Brandenburgs Innenminister: Grenzkontrollen bekämpfen nur Symptome

Der brandenburgische Innenminister Michael Stübgen (CDU) äußert sich skeptisch gegenüber möglichen stärkeren Kontrollen an der deutsch-polnischen Grenze. Täglich kämen derzeit über die Belarus-Route via Polen zwischen 100 und 150 Menschen in Brandenburg an, sagte Stübgen am Dienstag im Deutschlandfunk. Doch stärkere Kontrollen oder gar eine vorübergehende Schließung der Grenze würden nur die Symptome einer Entwicklung bekämpfen.

Die Bundespolizei habe bereits zusätzliche Hundertschaften an die Grenze verlegt. Es sei möglich, die Schleierfahndung noch zu verstärken, um Schlepper dingfest zu machen. Entscheidend sei aber, mit Belarus und Russland zu verhandeln sowie Fluggesellschaften zur Verantwortung zu ziehen, die sich an dem Menschenhandel beteiligen.
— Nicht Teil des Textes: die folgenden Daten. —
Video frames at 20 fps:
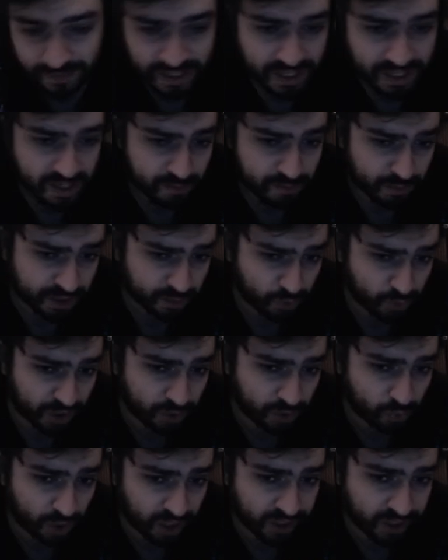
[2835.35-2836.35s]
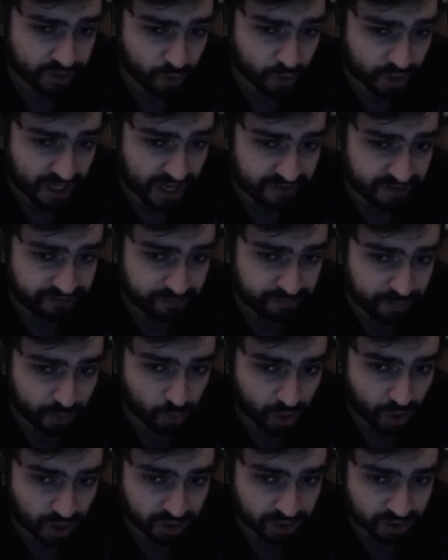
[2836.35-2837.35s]
By the way, why rook f
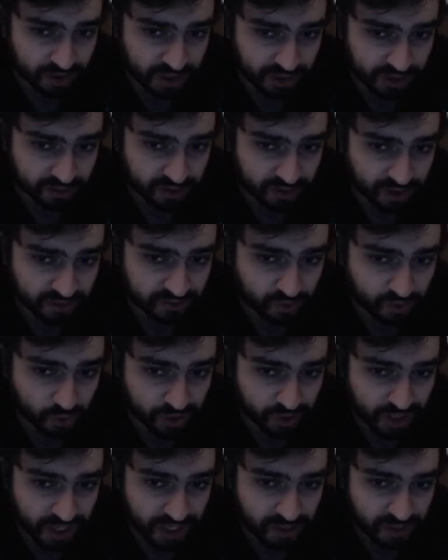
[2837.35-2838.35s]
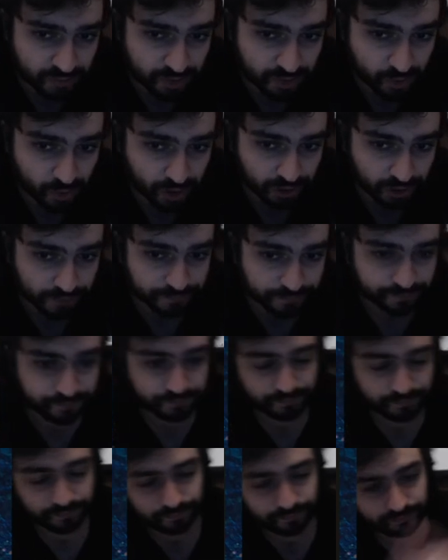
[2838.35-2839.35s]
b1 and not rook a b1?
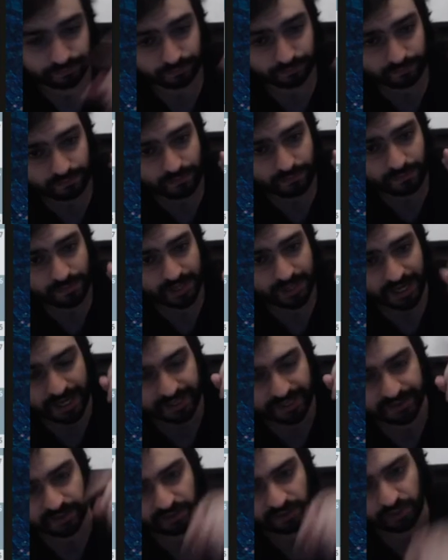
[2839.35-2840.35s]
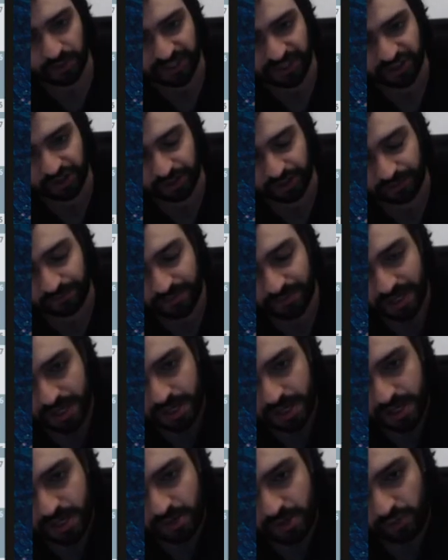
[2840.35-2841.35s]
Excellent question.
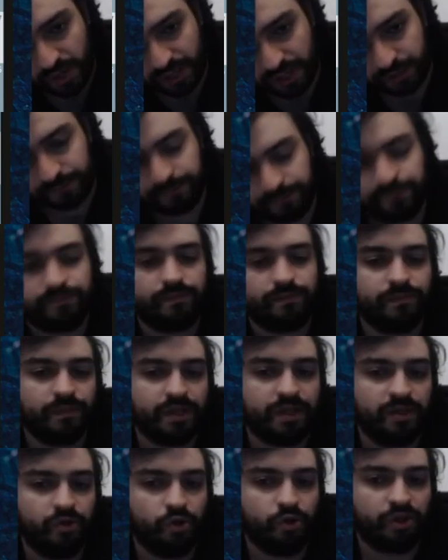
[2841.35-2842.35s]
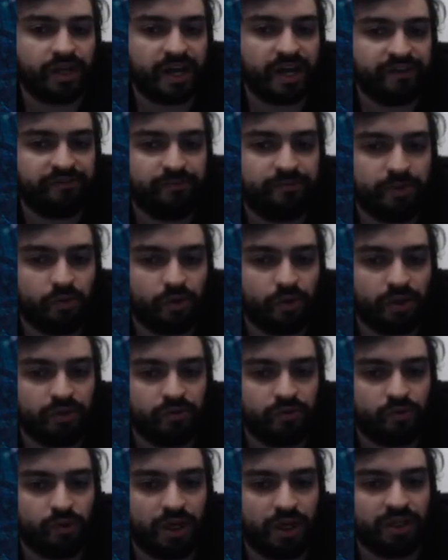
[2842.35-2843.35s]
Well, rook f b1,
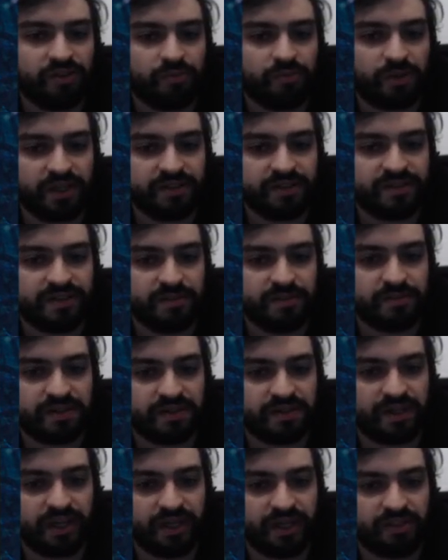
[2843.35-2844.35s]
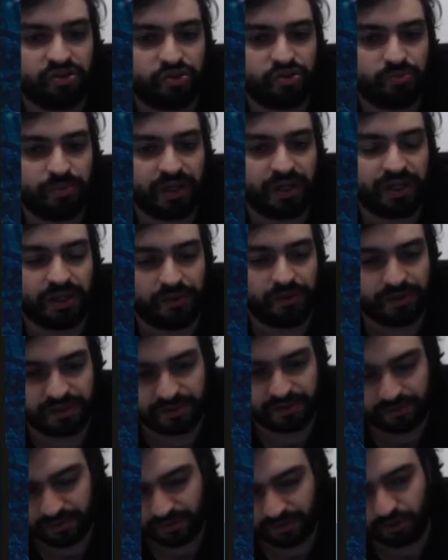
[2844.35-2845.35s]
while it might seem strange making
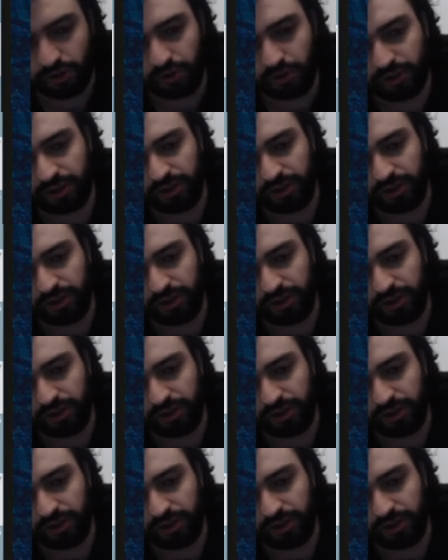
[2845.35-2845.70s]
this rook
Seit einigen Monaten gelangen vermehrt Menschen irregulär über die Grenze von Belarus zum Beispiel nach Polen oder Litauen und damit in die EU. Europäische Politiker werfen der belarussischen Regierung vor, Migranten mit der Aussicht auf Aufenthalt in der EU ins Land zu holen, zum Beispiel aus dem Irak, und dann über die Grenze ziehen zu lassen. Sie vermuten darin eine Art Protest gegen die von der EU gegen Belarus verhängten Sanktionen.

Seit Ende August kamen nach Angaben des Bundesinnenministeriums rund 4.500 Menschen über Polen nach Deutschland, die ursprünglich aus Belarus illegal eingewandert waren. Bundesinnenminister Horst Seehofer (CSU) will am Mittwoch dem Kabinett Bericht erstatten und Reaktionen auf die Entwicklung vorschlagen.

Außenminister Heiko Maas (SPD) hatte am Montag Sanktionen gegen Fluggesellschaften vorgeschlagen, die an der Migration über Belarus in die EU verdienen. Den belarussischen Präsidenten Alexander Lukaschenko nannte er den "Chef eines staatlichen Schleuserrings".